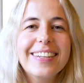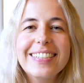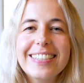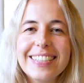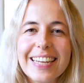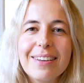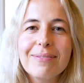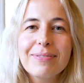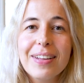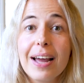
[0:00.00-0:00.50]
at the
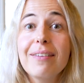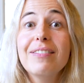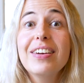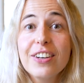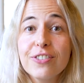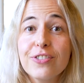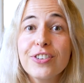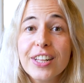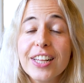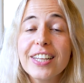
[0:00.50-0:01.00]
same
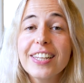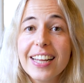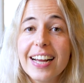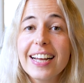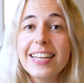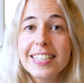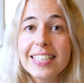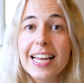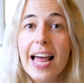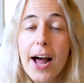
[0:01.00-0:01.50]
time, it really
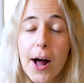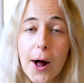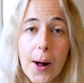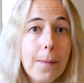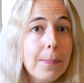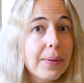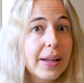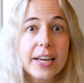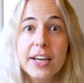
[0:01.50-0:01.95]
does help.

### TASK ITEM
Would you repeat the material exactly, keeping out any pictures?

### ANSWER
[0:00.00-0:00.50]
at the
[0:00.50-0:01.00]
same
[0:01.00-0:01.50]
time, it really
[0:01.50-0:01.95]
does help.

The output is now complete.